Chaz Palminteri makes a short-lived appearance as mobster, Sinatra. His son Richard, played by Dylan McDermott, appears to be the first arc bad guy.
The crossover SVU reunited Stabler with longtime partner Mariska Hargitay, now Captain Benson. The duo starred together on the first 12 seasons of SVU from 1999-2011 until Stabler abruptly retired from the force, off-camera, in the Season 13 premiere. Hargitay also crossed over, popping up several times in Organized Crime, including the dramatic last scene. Given the sighs and intense looks on both sides, she seems bound to reappear.
How often? “We are going to do it whenever it gives both shows a different way to shine. And obviously there is a portion of the audience that says, ‘Jeez, this is frustrating, why don’t you just put them both in the same show again?’ It’s not exciting. This to me is much more engaging,” Wolf said.
The show is set in the Covid era, the plotline in Episode One seems linked to mask smuggling. The pandemic lends itself to mob stories, Wolf said. “I thought the oldest mob activity there is, or was, hijacking, and here is an opportunity to combine hijacking and Covid.”

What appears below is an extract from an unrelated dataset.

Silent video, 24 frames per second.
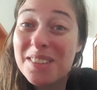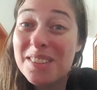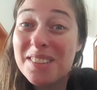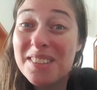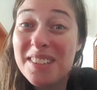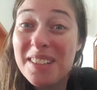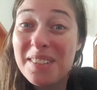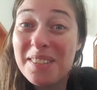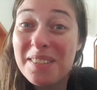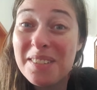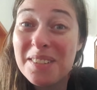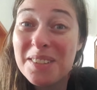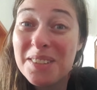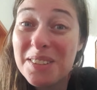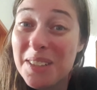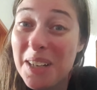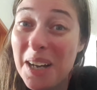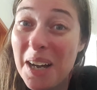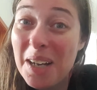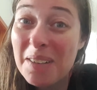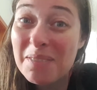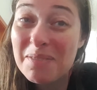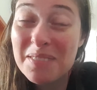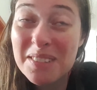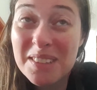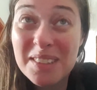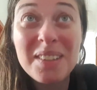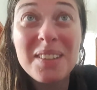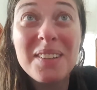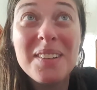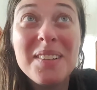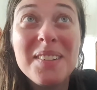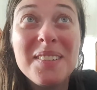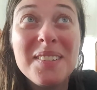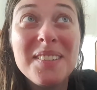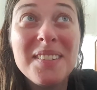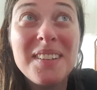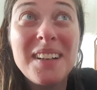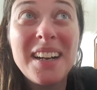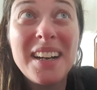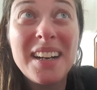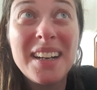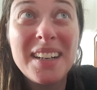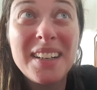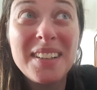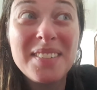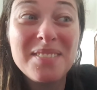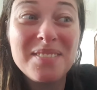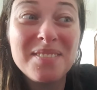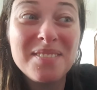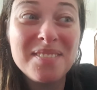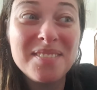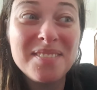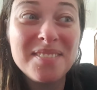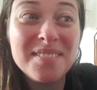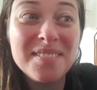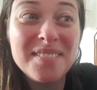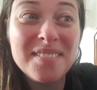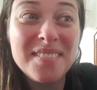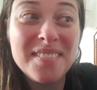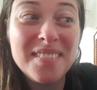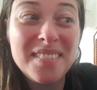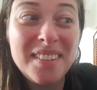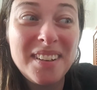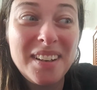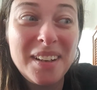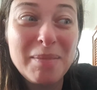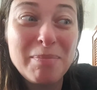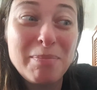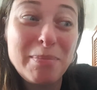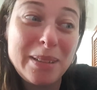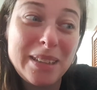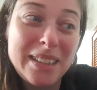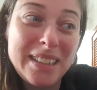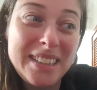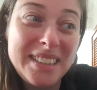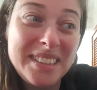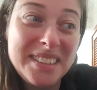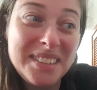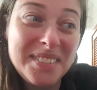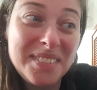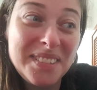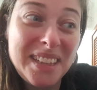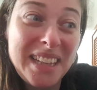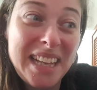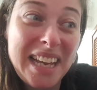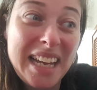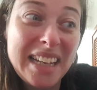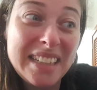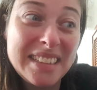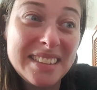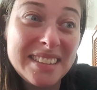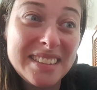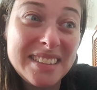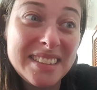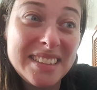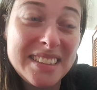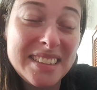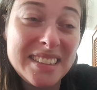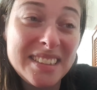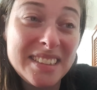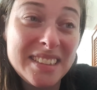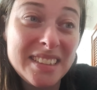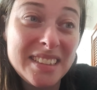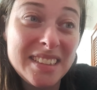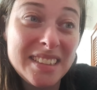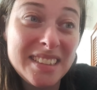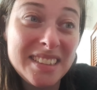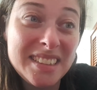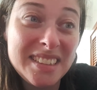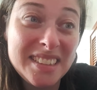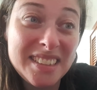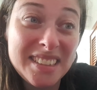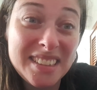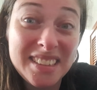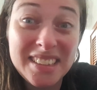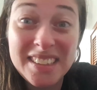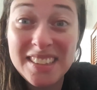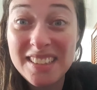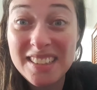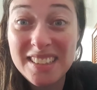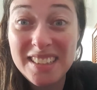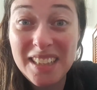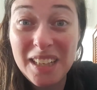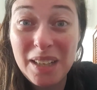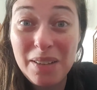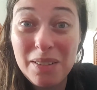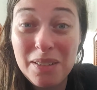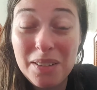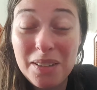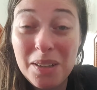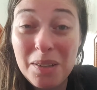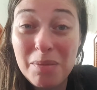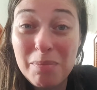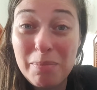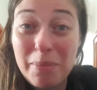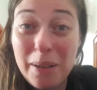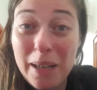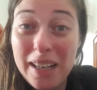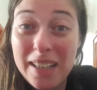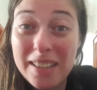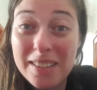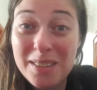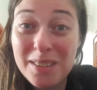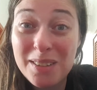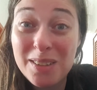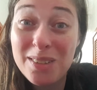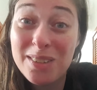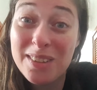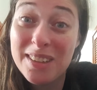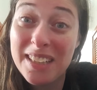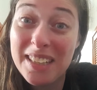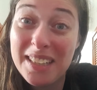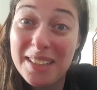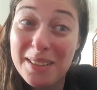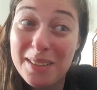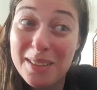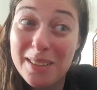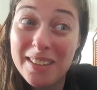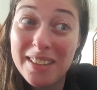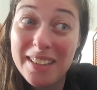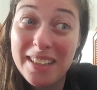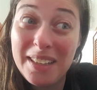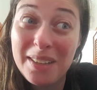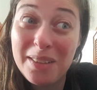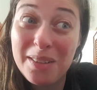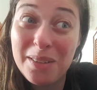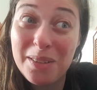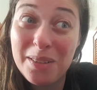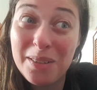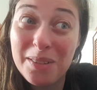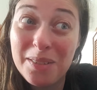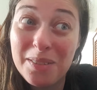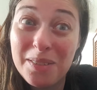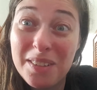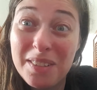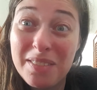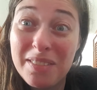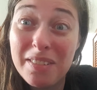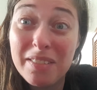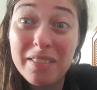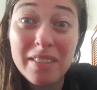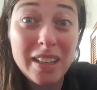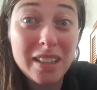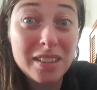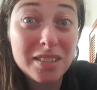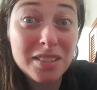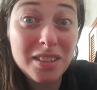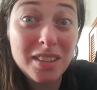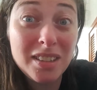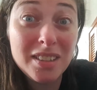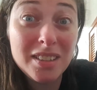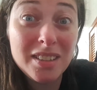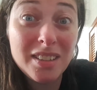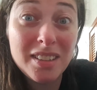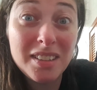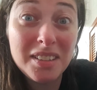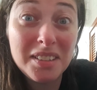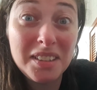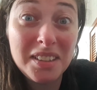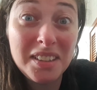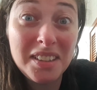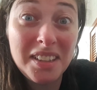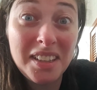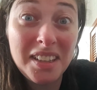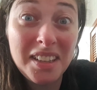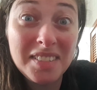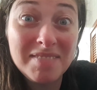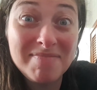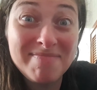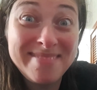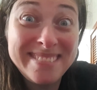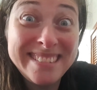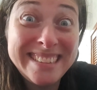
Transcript: sell in the shop. So I'm pleased with that. I'll come back to you later and let you know if I've actually done anything.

“But Law & Order is fiction — we take the headlines, but not the body copy,” he noted.
Wolf was joined by Meloni and Ilene Chalken, executive producer/showrunner. The new show will see Stabler spending more time with his kids than he ever has. At work, he’s still a hothead. But Meloni said that part of “Elliot 2.0 is having a clearer understanding that the world is unjust and how is it that you adapt yourself to [that] reality.”
Episode two airs tomorrow.
The series, filmed in New York, is produced by Wolf Entertainment and Universal Television, a division of Universal Studio Group. It’s the seventh iteration of the historic franchise that launched flagship series Law & Order in 1990.